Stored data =
*** Begin section ***

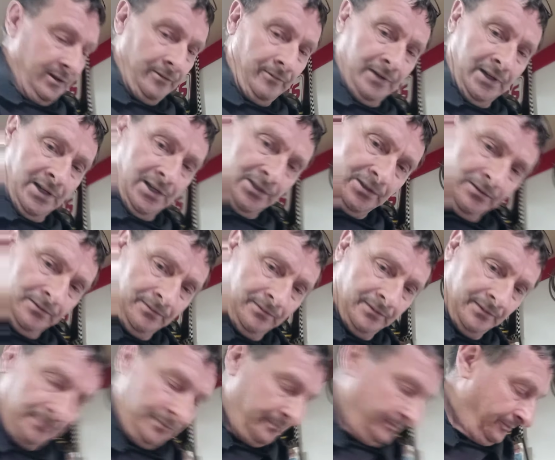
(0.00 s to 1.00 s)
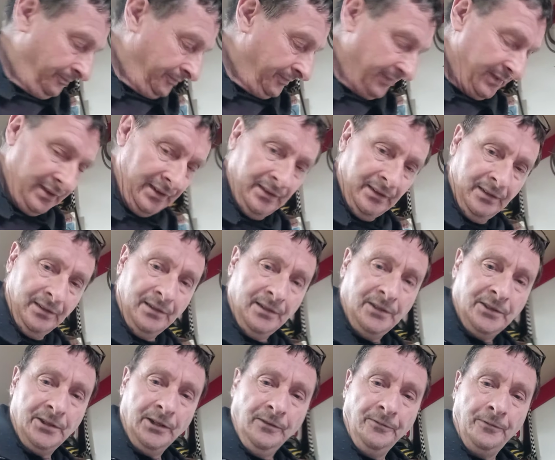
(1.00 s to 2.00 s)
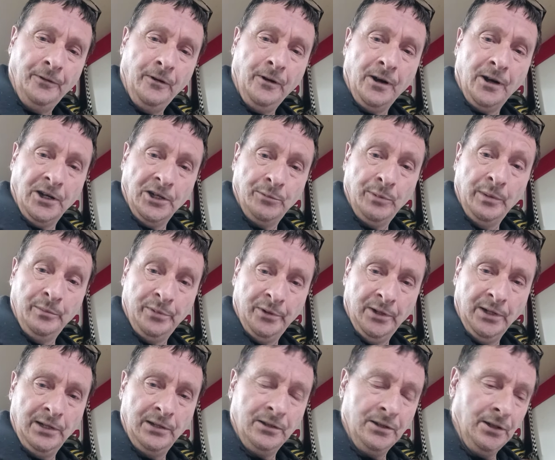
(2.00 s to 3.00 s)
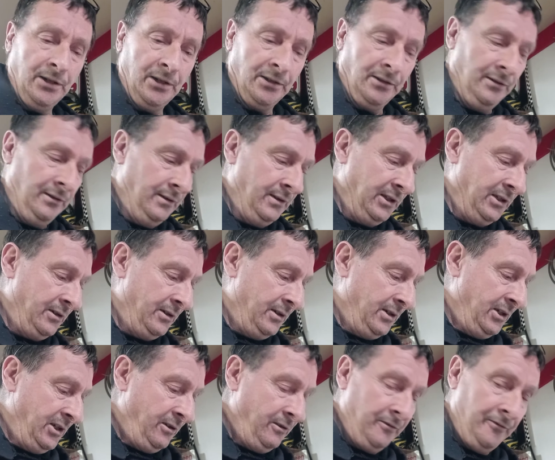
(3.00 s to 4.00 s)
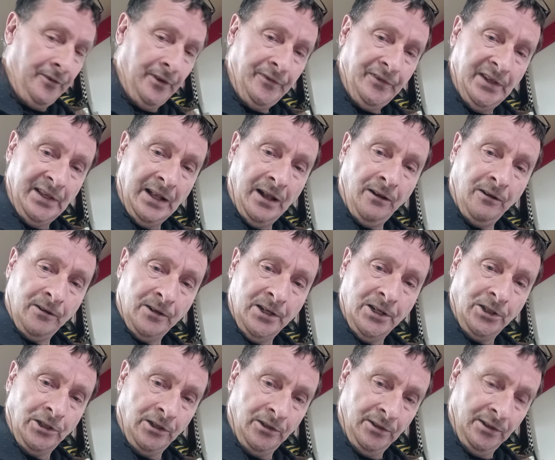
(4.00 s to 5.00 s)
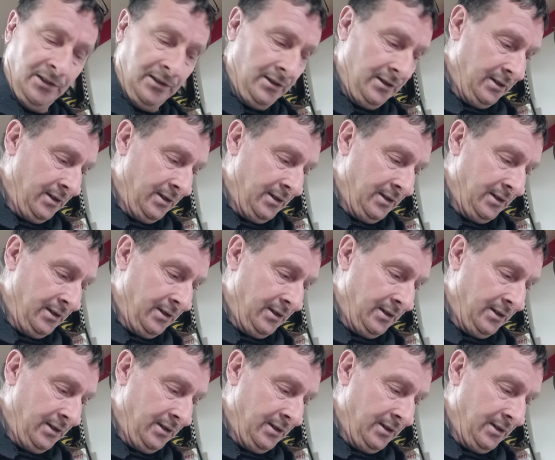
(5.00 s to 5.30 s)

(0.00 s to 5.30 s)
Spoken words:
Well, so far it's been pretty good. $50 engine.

*** End section ***
*** Begin section ***

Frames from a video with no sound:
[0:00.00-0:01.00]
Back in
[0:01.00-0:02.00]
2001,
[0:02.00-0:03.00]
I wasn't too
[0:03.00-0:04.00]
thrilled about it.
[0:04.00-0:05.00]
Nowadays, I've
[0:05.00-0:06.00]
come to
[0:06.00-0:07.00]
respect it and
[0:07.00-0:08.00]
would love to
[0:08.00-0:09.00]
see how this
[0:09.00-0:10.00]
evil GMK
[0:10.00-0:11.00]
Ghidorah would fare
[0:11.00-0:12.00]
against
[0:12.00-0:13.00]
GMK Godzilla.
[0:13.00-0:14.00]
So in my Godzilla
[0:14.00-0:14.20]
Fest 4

*** End section ***
*** Begin section ***

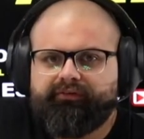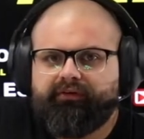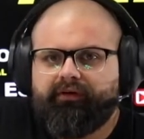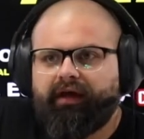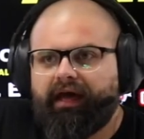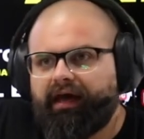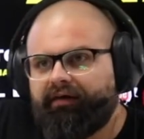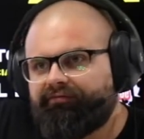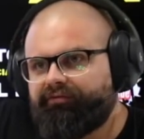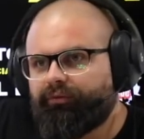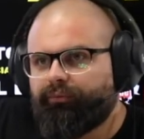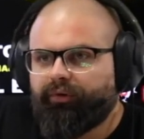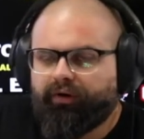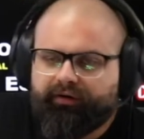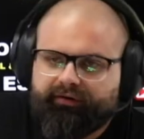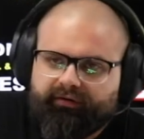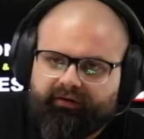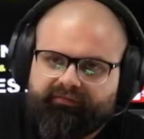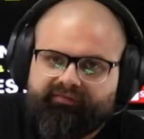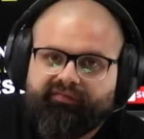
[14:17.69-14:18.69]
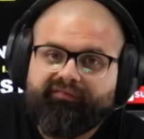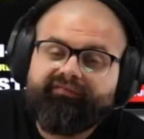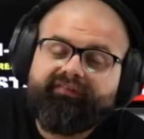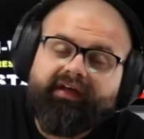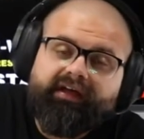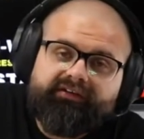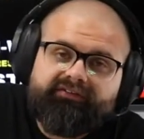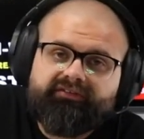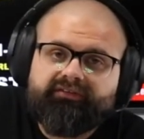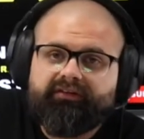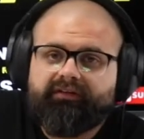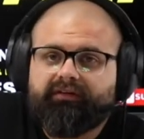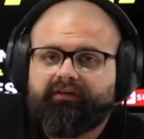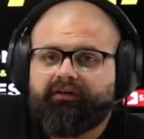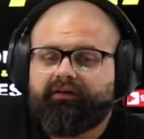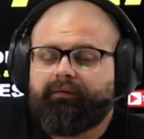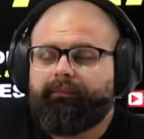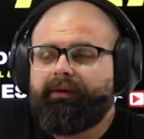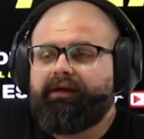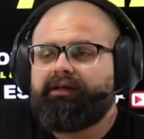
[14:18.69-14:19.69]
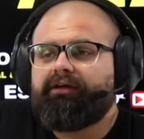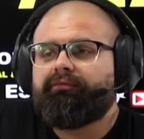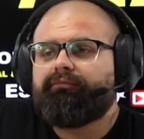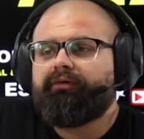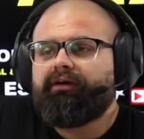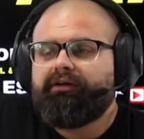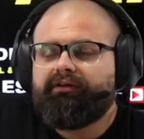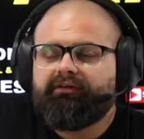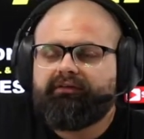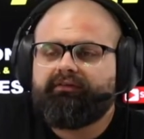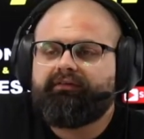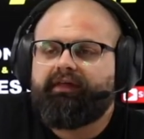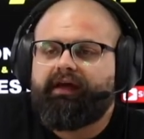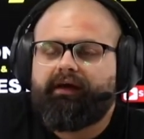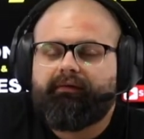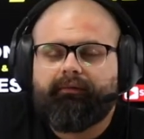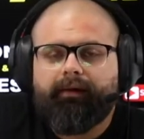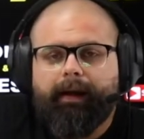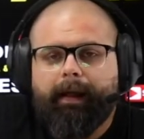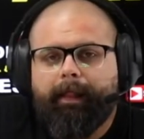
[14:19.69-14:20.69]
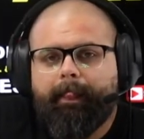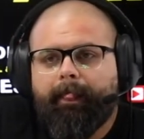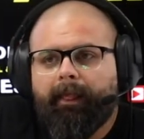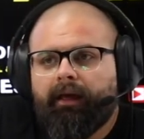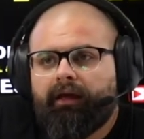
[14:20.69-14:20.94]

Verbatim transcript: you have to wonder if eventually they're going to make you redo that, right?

*** End section ***

About this task = The answer should consist only of the lines above from the one with "[14:17.69-14:18.69]" through the one with "Verbatim transcript: you", repeated exactly, with no pictures among them.

Solution to this exercise =
[14:17.69-14:18.69]
[14:18.69-14:19.69]
[14:19.69-14:20.69]
[14:20.69-14:20.94]

Verbatim transcript: you have to wonder if eventually they're going to make you redo that, right?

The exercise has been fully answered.